EXERCISE REQUIREMENTS
Beginning with the line that contains "[00:08:11.25 to 00:08:11.45]", transcribe the rest of the listing below exactly, including its last line, and exclude any pictures.

EXERCISE DATA

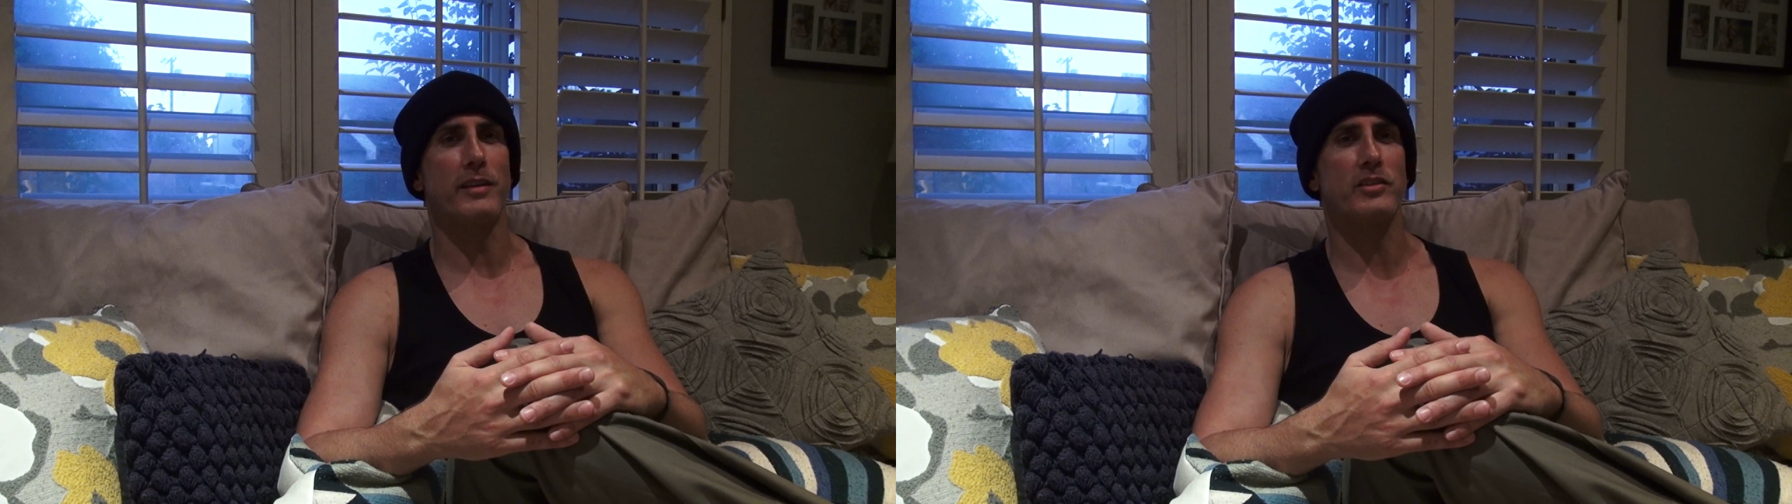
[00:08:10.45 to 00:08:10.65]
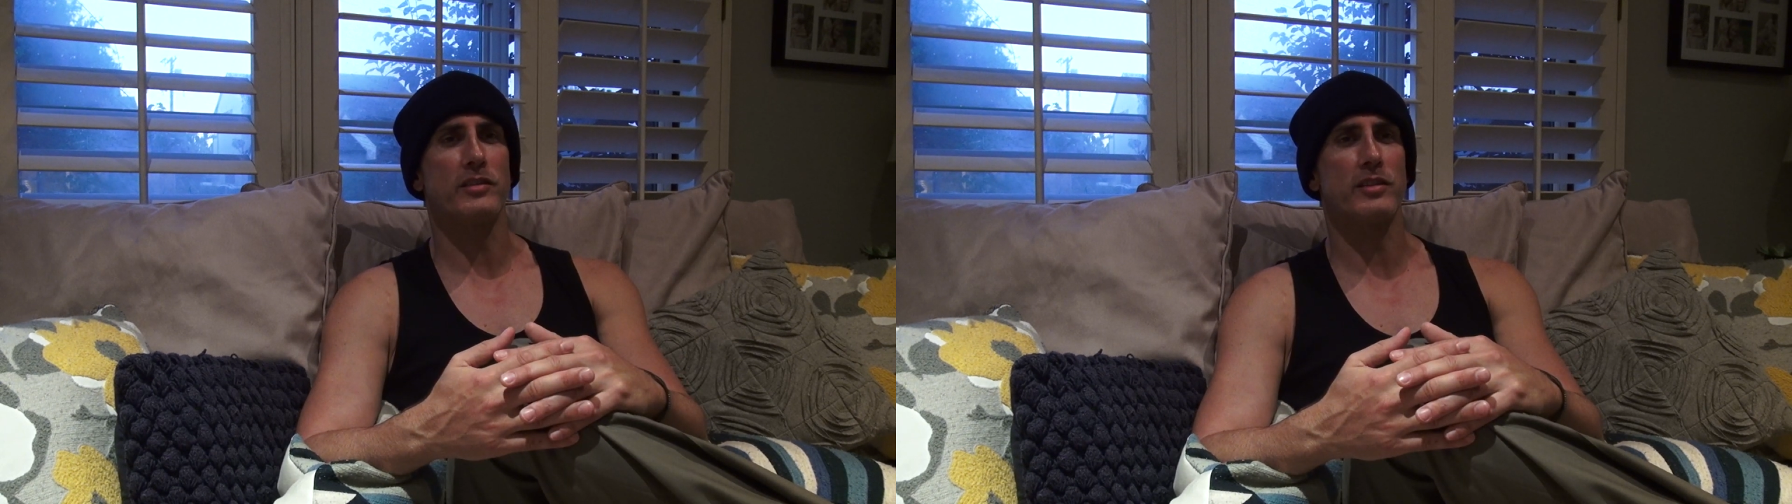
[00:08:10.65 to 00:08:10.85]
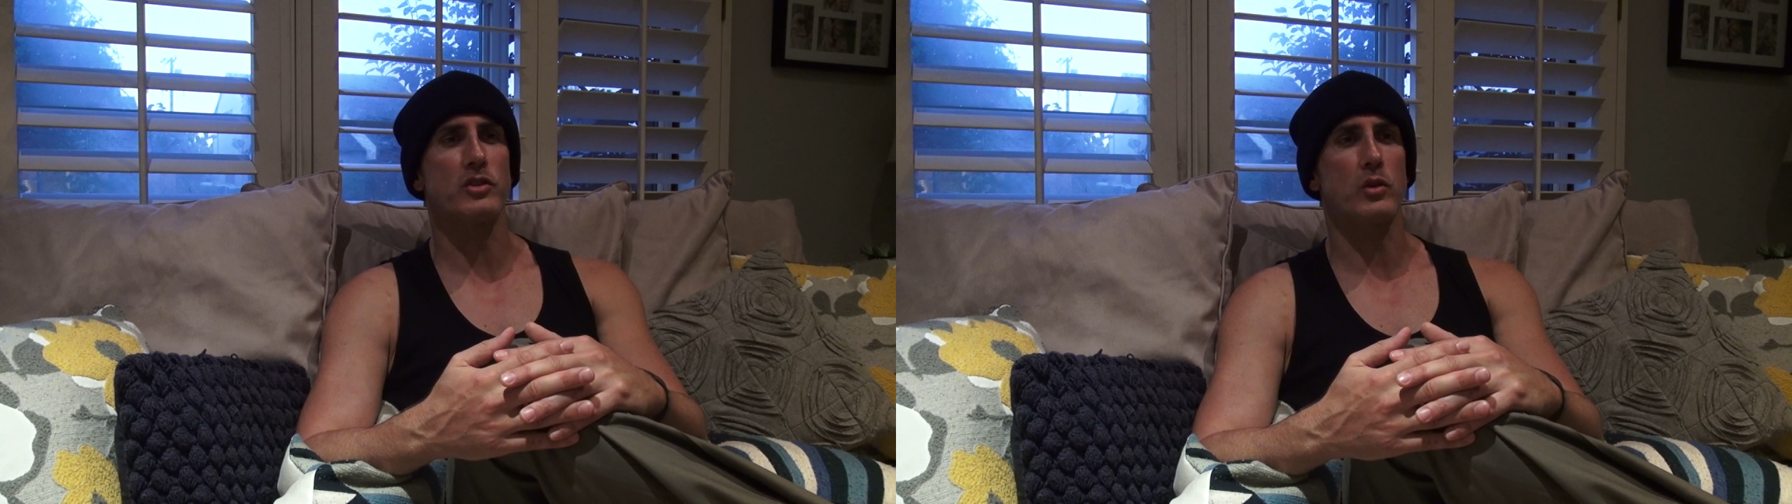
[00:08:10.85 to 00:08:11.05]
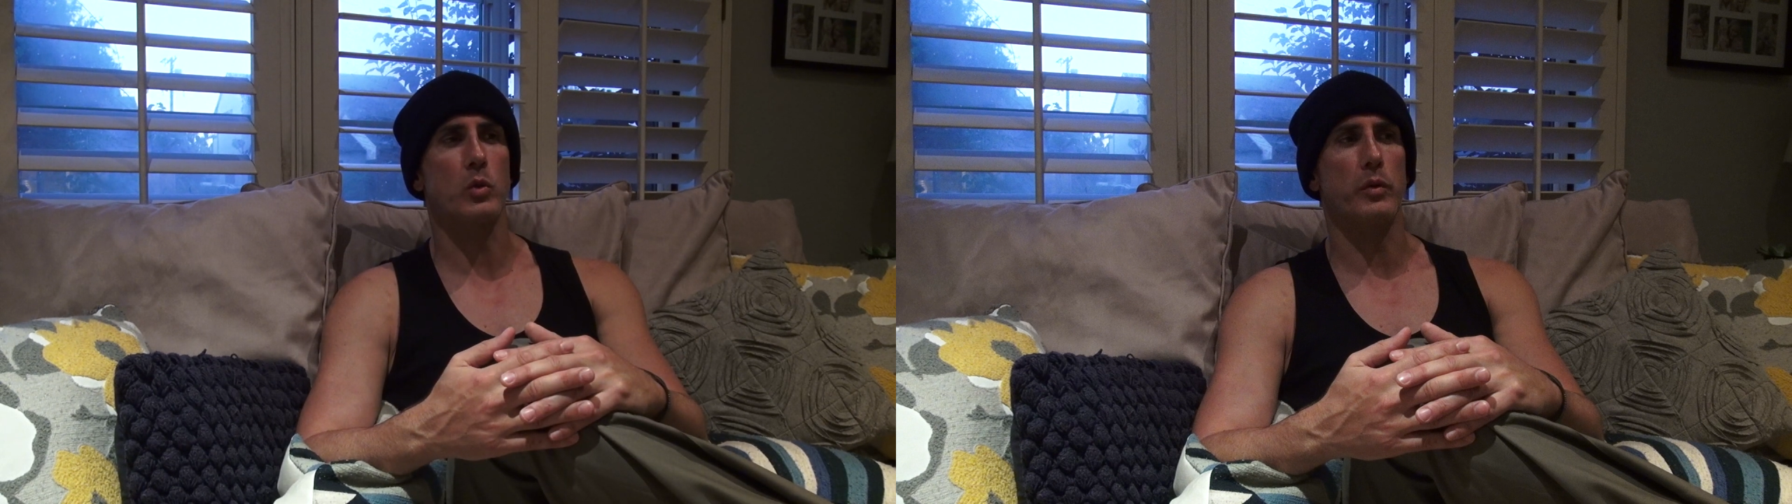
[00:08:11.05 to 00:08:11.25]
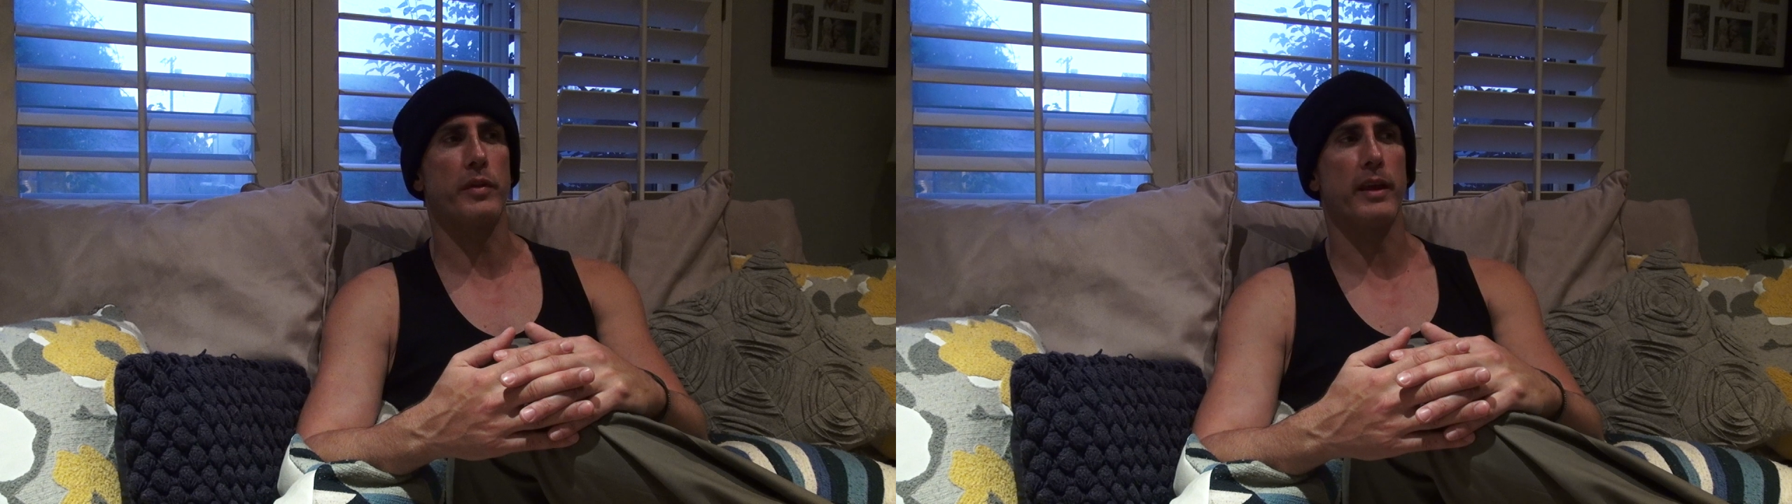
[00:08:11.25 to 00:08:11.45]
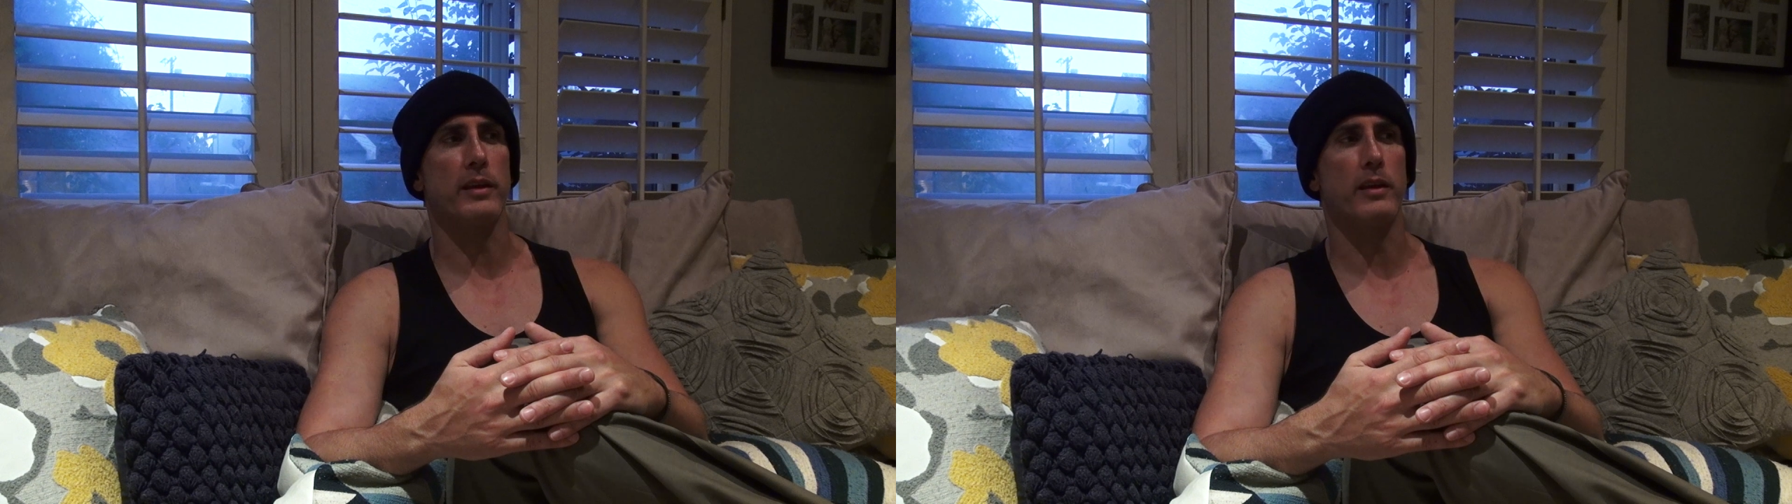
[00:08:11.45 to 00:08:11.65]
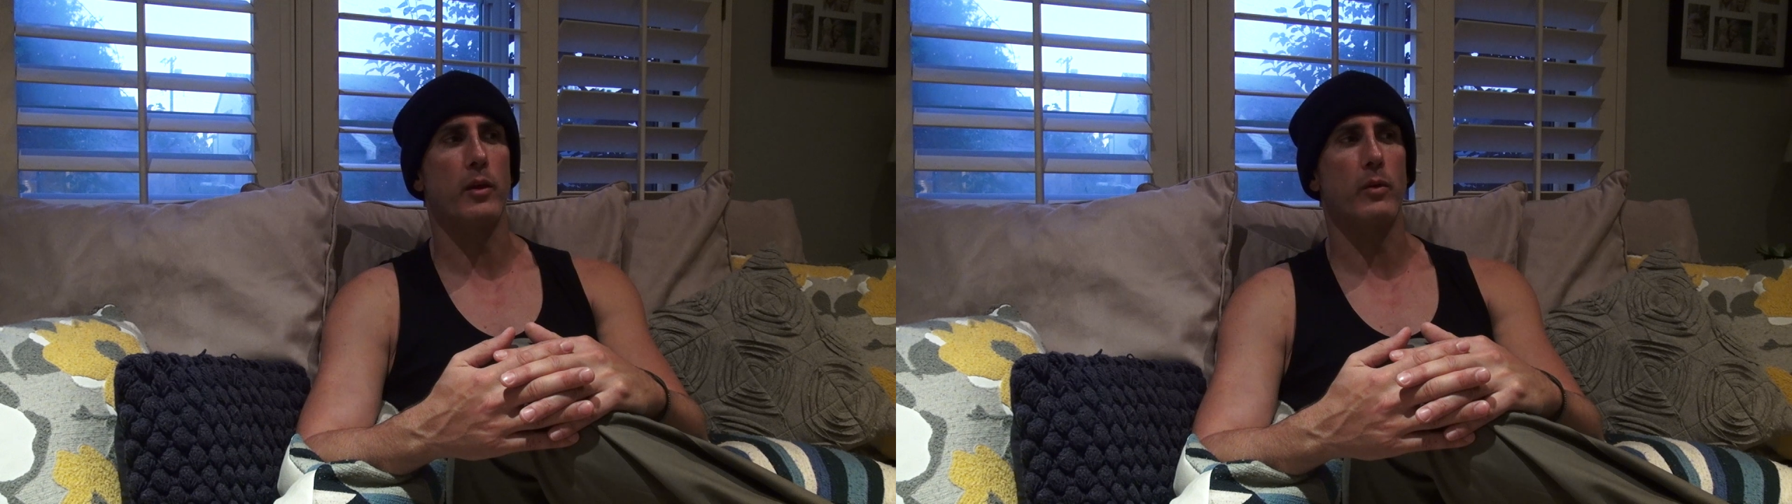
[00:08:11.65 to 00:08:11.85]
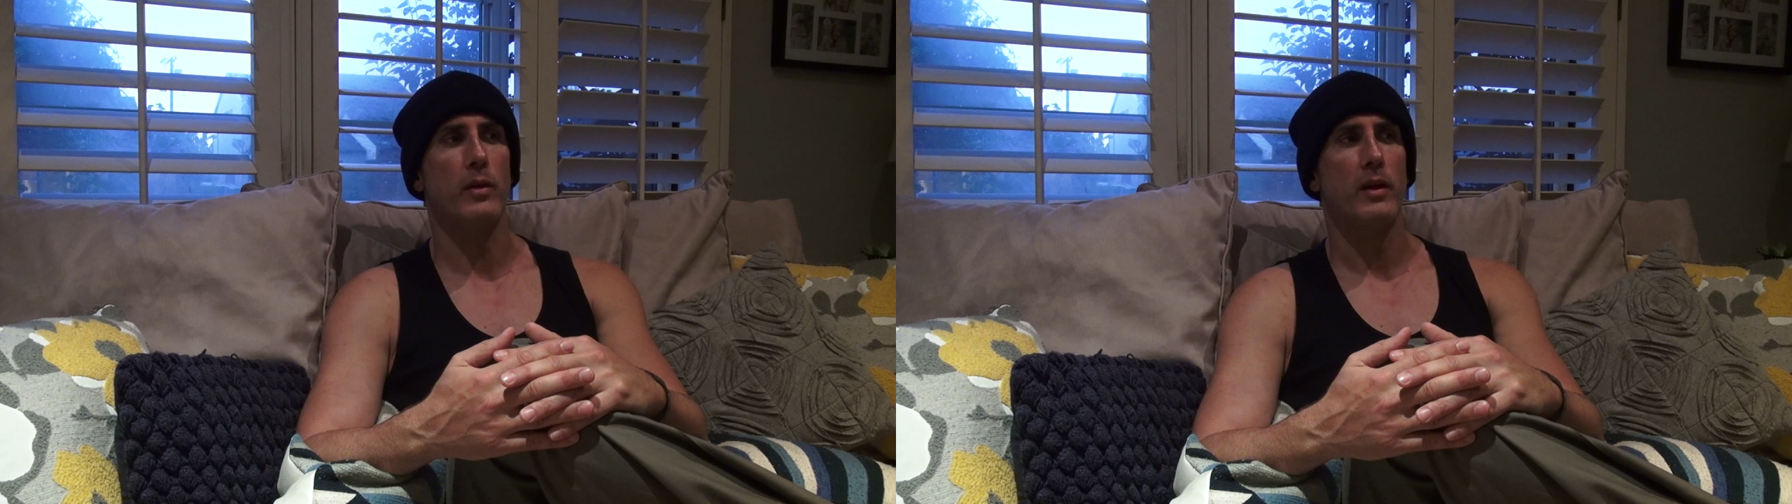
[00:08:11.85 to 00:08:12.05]
just such a cool thing, you
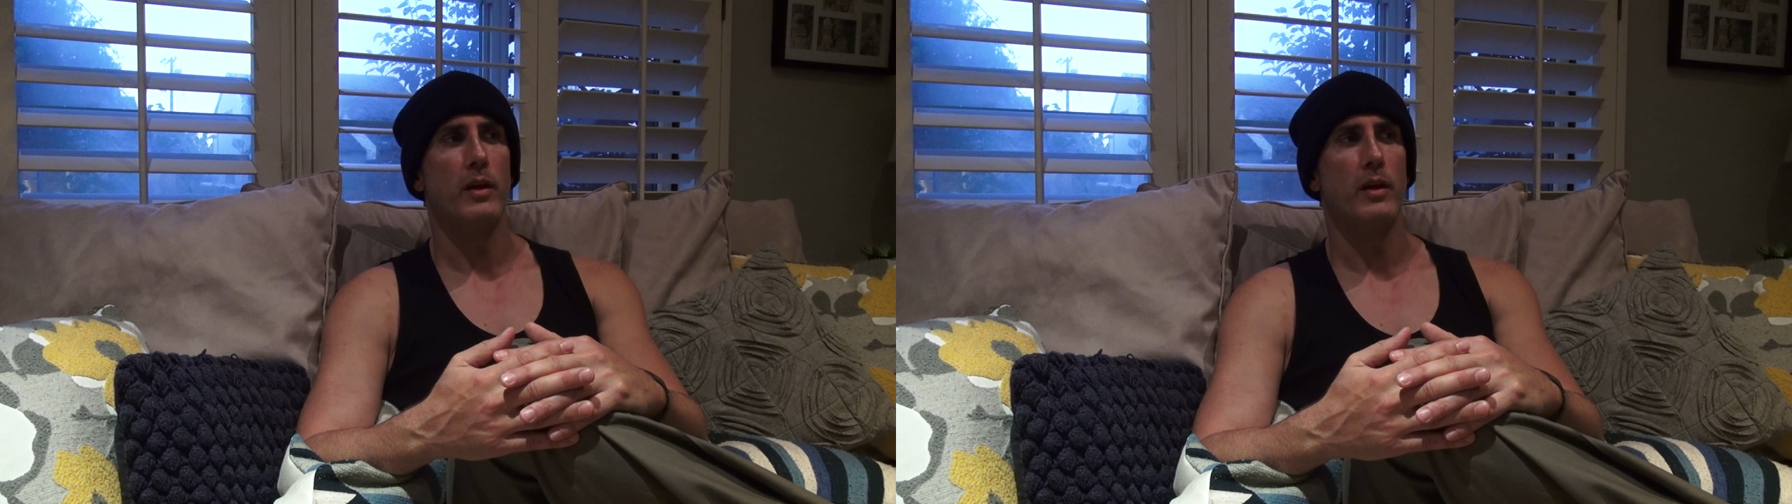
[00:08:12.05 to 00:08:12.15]
know.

WRITTEN RESPONSE
[00:08:11.25 to 00:08:11.45]
[00:08:11.45 to 00:08:11.65]
[00:08:11.65 to 00:08:11.85]
[00:08:11.85 to 00:08:12.05]
just such a cool thing, you
[00:08:12.05 to 00:08:12.15]
know.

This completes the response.